Property values in Lewis County are surging and the taxpayers may soon feel it in their pocketbooks.
Amid a tight housing market that has seen median home prices jump 25% in the Twin Cities over the last year, the value of that land is experiencing unprecedented growth leading to homeowners in the area seeing an 18% to 19% average increase in their home valuations.
“In 46 years of working this office, I have never seen property values increase year to year as I have in the past three years,” said Lewis County Assessor Dianne Dorey in a statement.
The assessor’s office this month began mailing value change notices to Lewis County property owners to begin calculating 2022 property taxes.
Part of the valuation process includes matching comparable home sales prices with similar houses for assessing, and when a local market is hot it affects the valuation of nearly every property in the vicinity.
Dorey said the 2021 market has boomed — especially compared to the year’s previous — and could influence valuations in 2023.
But the assessor’s office doesn’t cut off physical and market assessing until May, so there’s still plenty of time for the market to shift.
Sales from the 2020 market — the year the COVID-19 pandemic began, spurring rapid influx in home sales nationwide — will affect next year’s valuation for property taxes.
“I'm in shock for what I'm seeing. I didn't think I'd be here long enough to see million-dollar home sales, and we're seeing lots ... More than 100 in a year,” Dorey told The Chronicle.
Homes are also staying on the market for much shorter amounts of time than in the past as buyers from all over express interest in Lewis County properties.
“Now that they can work from home and can make it work on the internet, they're moving here,” Dorey said.

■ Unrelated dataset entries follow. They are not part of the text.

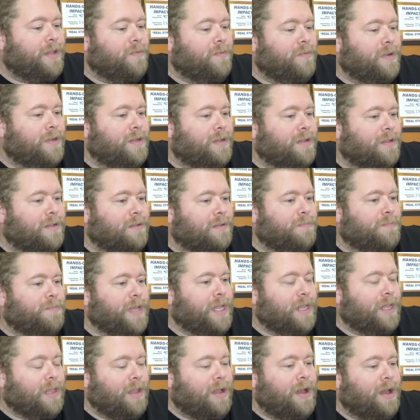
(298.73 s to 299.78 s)
will be
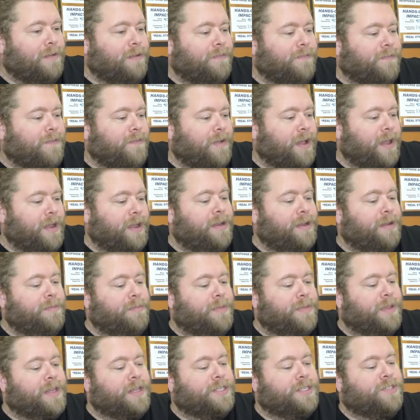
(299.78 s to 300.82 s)
a lot of fun
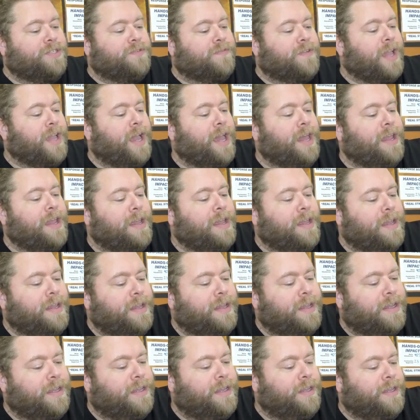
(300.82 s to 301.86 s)
because you've got,
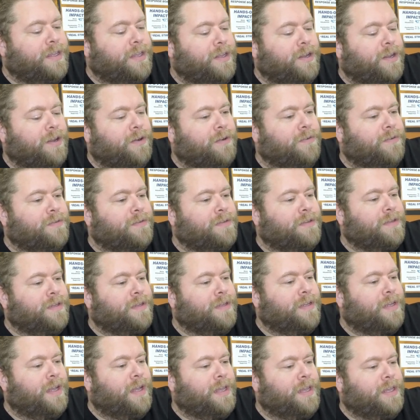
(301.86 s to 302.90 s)

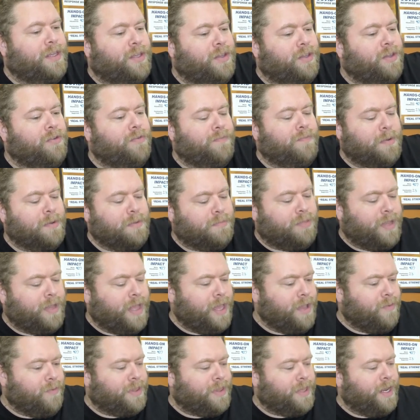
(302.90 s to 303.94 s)
you've been
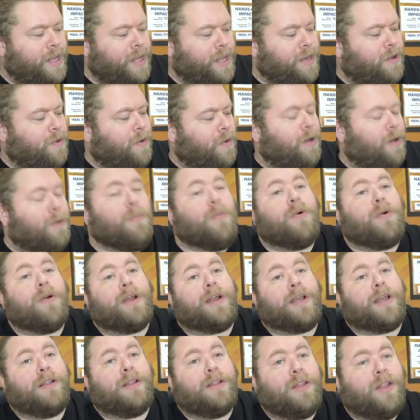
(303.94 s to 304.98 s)
playing with know, all
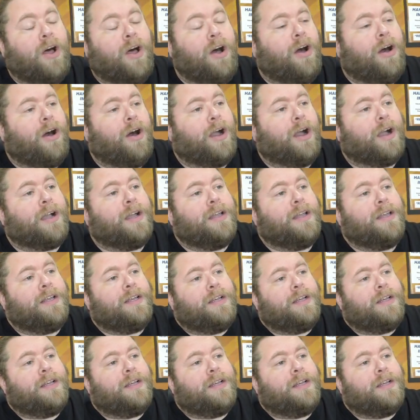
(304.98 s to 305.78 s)
morning long.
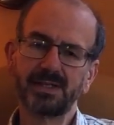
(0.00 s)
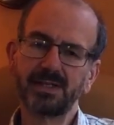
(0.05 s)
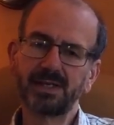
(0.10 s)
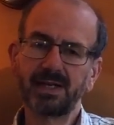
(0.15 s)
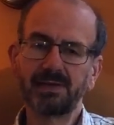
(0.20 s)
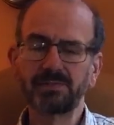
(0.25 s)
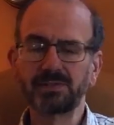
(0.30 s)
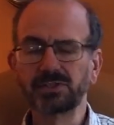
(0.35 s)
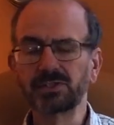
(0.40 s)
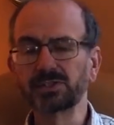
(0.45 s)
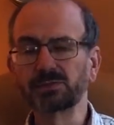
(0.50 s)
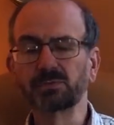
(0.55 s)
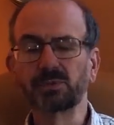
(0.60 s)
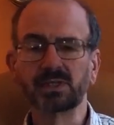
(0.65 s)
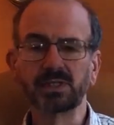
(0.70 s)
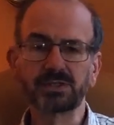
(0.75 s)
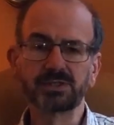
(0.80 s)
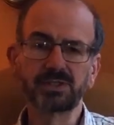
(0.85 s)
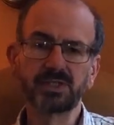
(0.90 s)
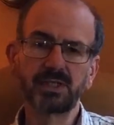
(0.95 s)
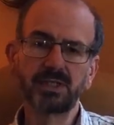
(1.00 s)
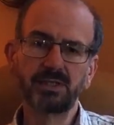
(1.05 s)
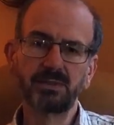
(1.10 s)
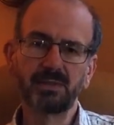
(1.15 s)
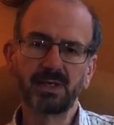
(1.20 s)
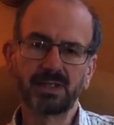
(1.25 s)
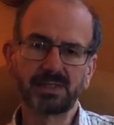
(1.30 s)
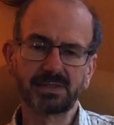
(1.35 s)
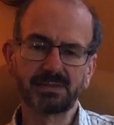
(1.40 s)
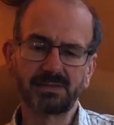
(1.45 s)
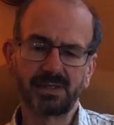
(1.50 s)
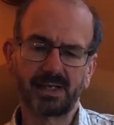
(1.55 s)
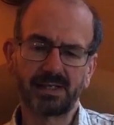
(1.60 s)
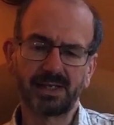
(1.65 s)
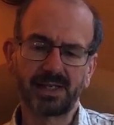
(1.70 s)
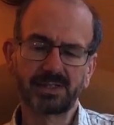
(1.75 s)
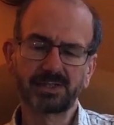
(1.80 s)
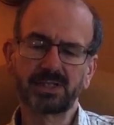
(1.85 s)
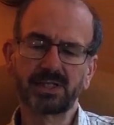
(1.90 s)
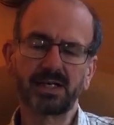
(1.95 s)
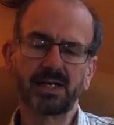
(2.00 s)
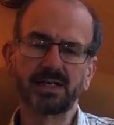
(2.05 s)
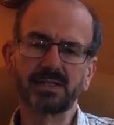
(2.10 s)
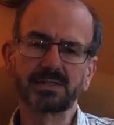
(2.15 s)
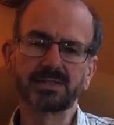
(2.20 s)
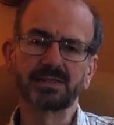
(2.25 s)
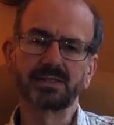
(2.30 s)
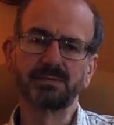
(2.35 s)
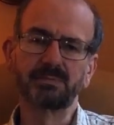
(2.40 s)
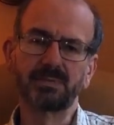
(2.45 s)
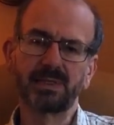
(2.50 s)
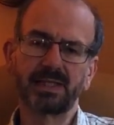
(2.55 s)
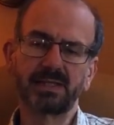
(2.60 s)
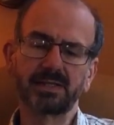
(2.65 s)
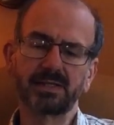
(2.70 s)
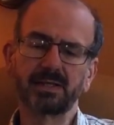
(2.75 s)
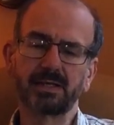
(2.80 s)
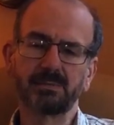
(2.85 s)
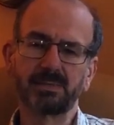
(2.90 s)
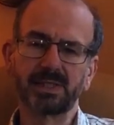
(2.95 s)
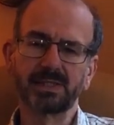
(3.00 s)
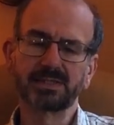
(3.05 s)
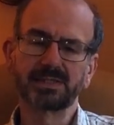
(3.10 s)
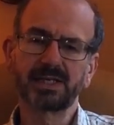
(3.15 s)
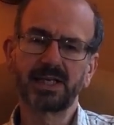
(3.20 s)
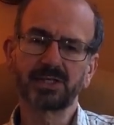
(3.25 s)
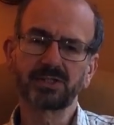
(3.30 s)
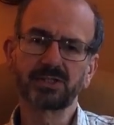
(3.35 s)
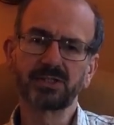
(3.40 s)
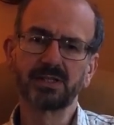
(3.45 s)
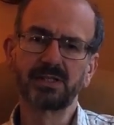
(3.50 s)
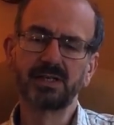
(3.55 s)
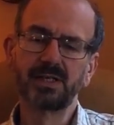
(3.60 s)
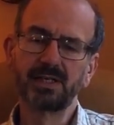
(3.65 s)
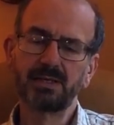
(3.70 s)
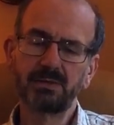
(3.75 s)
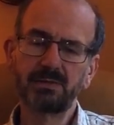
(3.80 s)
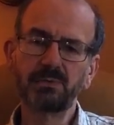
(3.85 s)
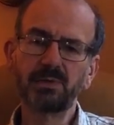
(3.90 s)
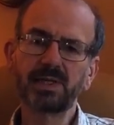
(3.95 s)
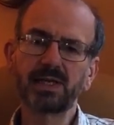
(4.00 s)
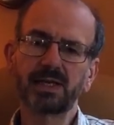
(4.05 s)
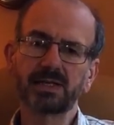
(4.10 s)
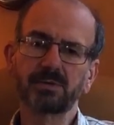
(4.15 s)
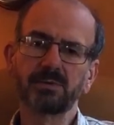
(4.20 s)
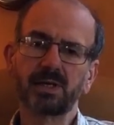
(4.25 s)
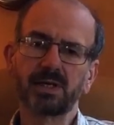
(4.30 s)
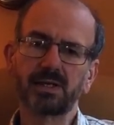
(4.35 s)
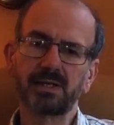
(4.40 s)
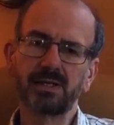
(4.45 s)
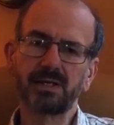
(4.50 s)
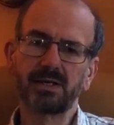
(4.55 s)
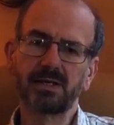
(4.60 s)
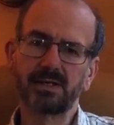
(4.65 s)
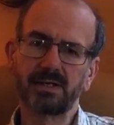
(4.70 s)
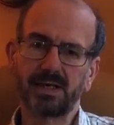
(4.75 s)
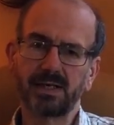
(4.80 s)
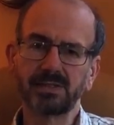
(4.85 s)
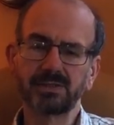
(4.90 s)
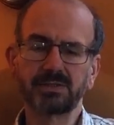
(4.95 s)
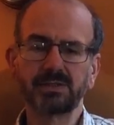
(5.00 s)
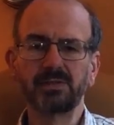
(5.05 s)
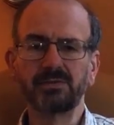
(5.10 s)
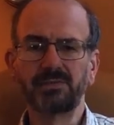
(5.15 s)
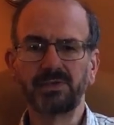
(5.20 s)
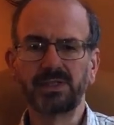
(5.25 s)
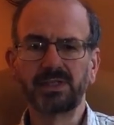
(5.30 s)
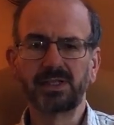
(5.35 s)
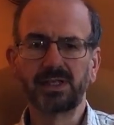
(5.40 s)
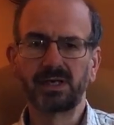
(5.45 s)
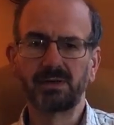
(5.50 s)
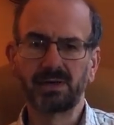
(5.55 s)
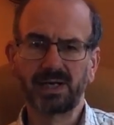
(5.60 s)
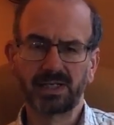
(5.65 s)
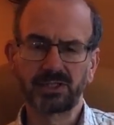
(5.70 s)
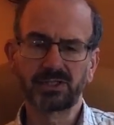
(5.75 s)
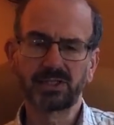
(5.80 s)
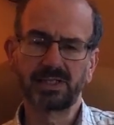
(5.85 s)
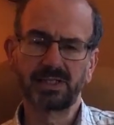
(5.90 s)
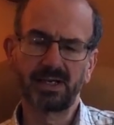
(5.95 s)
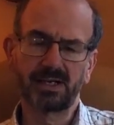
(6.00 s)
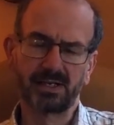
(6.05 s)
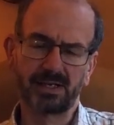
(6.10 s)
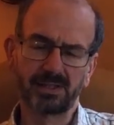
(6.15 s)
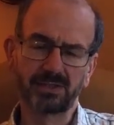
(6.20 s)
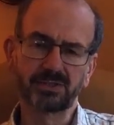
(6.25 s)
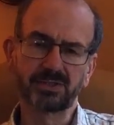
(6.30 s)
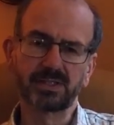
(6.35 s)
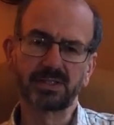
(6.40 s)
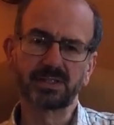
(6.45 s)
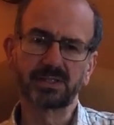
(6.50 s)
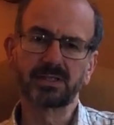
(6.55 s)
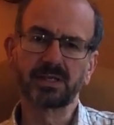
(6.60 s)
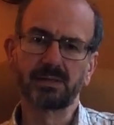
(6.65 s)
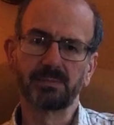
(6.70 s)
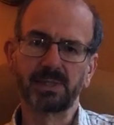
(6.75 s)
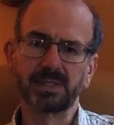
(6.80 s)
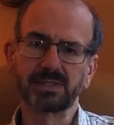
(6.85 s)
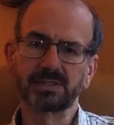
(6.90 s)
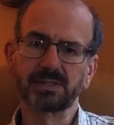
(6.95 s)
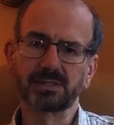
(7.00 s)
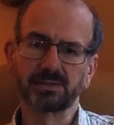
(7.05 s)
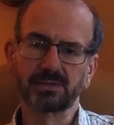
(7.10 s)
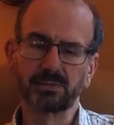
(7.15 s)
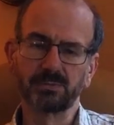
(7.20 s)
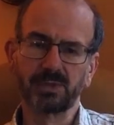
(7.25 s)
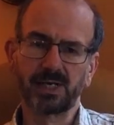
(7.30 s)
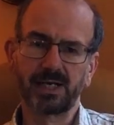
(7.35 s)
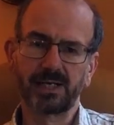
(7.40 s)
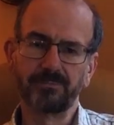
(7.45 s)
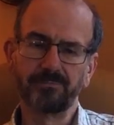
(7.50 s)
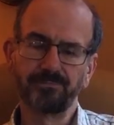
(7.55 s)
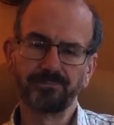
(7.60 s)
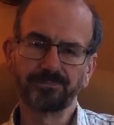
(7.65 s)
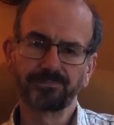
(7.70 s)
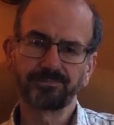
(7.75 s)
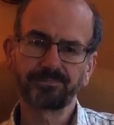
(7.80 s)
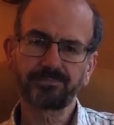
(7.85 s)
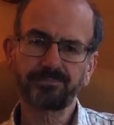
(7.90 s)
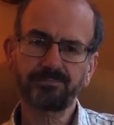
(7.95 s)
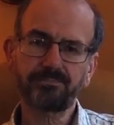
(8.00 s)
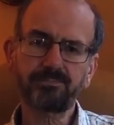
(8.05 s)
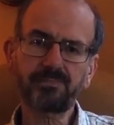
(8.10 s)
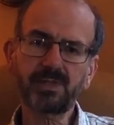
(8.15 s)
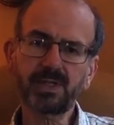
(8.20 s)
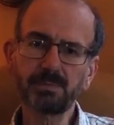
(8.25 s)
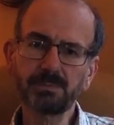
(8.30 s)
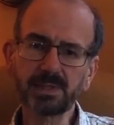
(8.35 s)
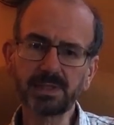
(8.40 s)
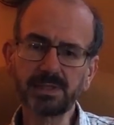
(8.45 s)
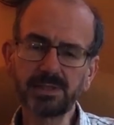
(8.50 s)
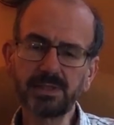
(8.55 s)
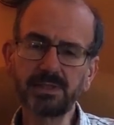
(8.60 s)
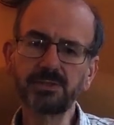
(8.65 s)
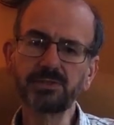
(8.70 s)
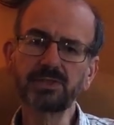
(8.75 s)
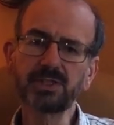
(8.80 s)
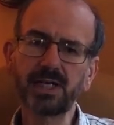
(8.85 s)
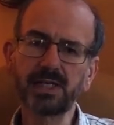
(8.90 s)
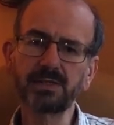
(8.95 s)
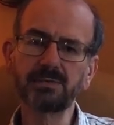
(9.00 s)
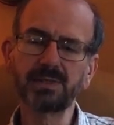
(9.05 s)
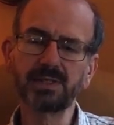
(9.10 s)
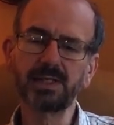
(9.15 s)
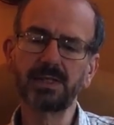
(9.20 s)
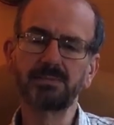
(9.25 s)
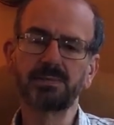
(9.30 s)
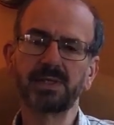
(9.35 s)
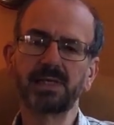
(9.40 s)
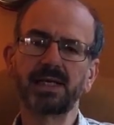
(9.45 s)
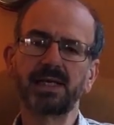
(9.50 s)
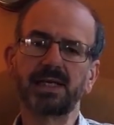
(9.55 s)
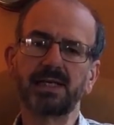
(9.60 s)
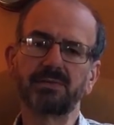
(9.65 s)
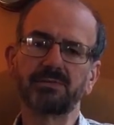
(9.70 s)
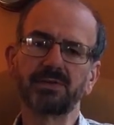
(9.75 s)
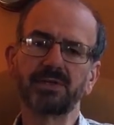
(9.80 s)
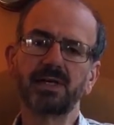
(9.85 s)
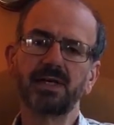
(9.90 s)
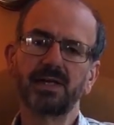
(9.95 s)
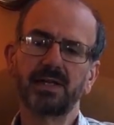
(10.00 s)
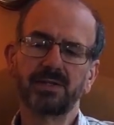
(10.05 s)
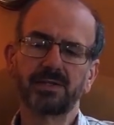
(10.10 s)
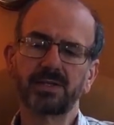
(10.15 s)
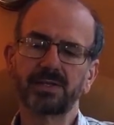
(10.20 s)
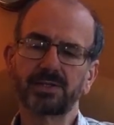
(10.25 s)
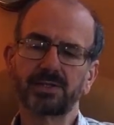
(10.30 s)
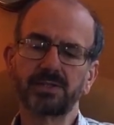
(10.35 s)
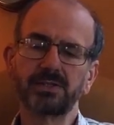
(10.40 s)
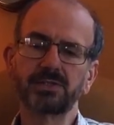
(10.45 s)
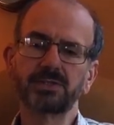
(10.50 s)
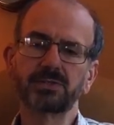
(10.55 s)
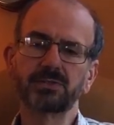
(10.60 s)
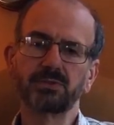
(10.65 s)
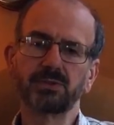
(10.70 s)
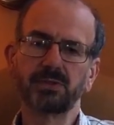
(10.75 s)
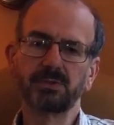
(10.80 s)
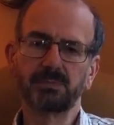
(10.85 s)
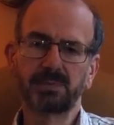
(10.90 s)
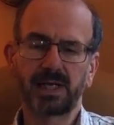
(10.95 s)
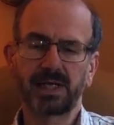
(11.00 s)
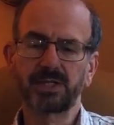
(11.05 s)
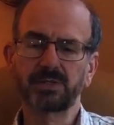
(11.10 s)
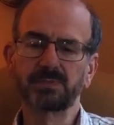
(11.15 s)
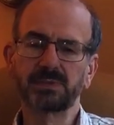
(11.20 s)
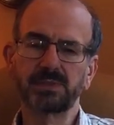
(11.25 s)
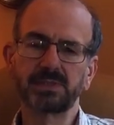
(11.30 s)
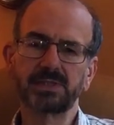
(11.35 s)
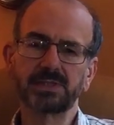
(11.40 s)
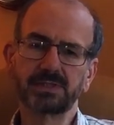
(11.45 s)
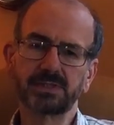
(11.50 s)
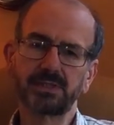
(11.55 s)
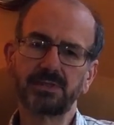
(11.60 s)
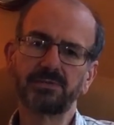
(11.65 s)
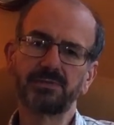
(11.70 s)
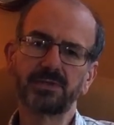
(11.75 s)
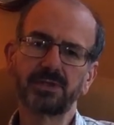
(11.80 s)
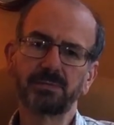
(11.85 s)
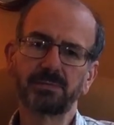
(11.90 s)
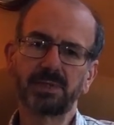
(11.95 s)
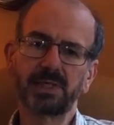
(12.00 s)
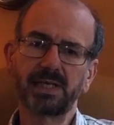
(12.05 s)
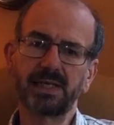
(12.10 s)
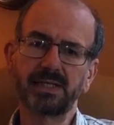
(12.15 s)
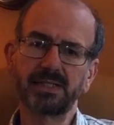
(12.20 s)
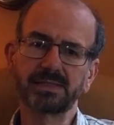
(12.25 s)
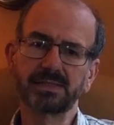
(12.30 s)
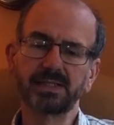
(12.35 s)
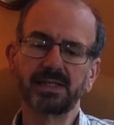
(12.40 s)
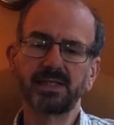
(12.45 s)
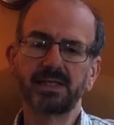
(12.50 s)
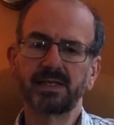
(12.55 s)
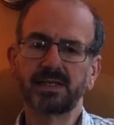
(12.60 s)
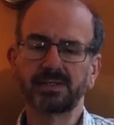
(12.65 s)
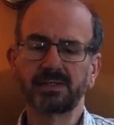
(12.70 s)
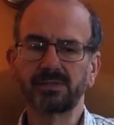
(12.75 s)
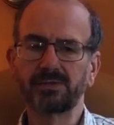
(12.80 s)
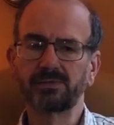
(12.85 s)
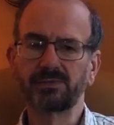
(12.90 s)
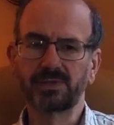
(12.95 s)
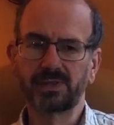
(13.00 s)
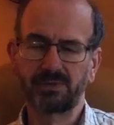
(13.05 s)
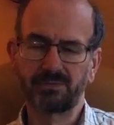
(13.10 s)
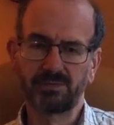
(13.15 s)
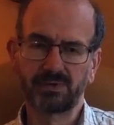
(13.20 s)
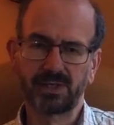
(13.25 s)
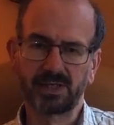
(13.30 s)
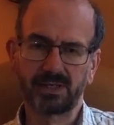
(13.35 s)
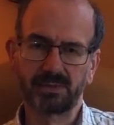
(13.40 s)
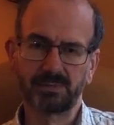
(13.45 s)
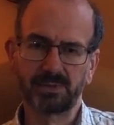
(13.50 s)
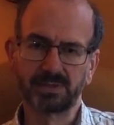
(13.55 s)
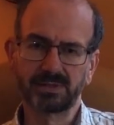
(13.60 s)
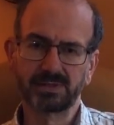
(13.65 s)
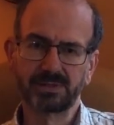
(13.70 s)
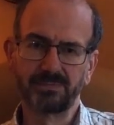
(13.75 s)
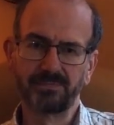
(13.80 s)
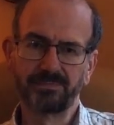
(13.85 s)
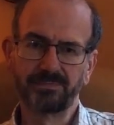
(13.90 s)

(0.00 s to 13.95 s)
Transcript: If there's just 1 or 2, I'll actually answer them in the comments section. If we get quite a lot, I'll do a video actually answering the comments along the way. But I do genuinely believe that good swarm management is good for the bees and good for the environment.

Greg Lund, with Century 21 Lund Realtors in Chehalis, said area home prices in the last month have flattened, though it’s more likely than not due to the seasonal slowdown in sales.
Still, prices are up for the average worker — more in the hot middle market, and less so for the more expensive, extravagant homes.
“We continue to have an all-time low in available properties across the price ranges. Almost every price range has very limited supply and listings. Sometimes that’s historical for this time of the year … There’s a little bit of seasonality, but this is the lowest I’ve seen in years, which puts that supply and demand curve out of whack,” he said.
Most of the sales Dorey has seen come in — for double-wide manufactured homes, early-century moderns and other small- to medium-sized homes — are often double what they’d see prior to the pandemic.
Nationwide, those looking to put 20% down on a home are being outbid and are having trouble clawing through the competition.
People today are also more likely than ever to subdivide their properties for sale, too.
After stagnation brought on by the pandemic and supply chain shortages, construction on single-family houses is back and booming again.
“There was a record number of valuations for new construction — $350 million. That's higher than it's ever been by $50 million,” Dorey said.
Next year could be a repeat.
While the assessor’s office has a role to fairly determine property value, it is not responsible for determining the amount of taxes property owners pay and it does not collect taxes.
“However, when the amount of taxes are set by the different taxing authorities, residents can be reassured that the process of having accurate home valuation will mean that property taxes are distributed in a fair and equitable way,” a news release from the assessor’s office says.
Dorey said her office has been experiencing a number of questions and inquiries about homeowners wanting to appeal their home valuations. She recommends speaking with the assessor’s office prior to filing a formal appeal with the court of equalization in order to clarify the conditions that led to the listed valuation.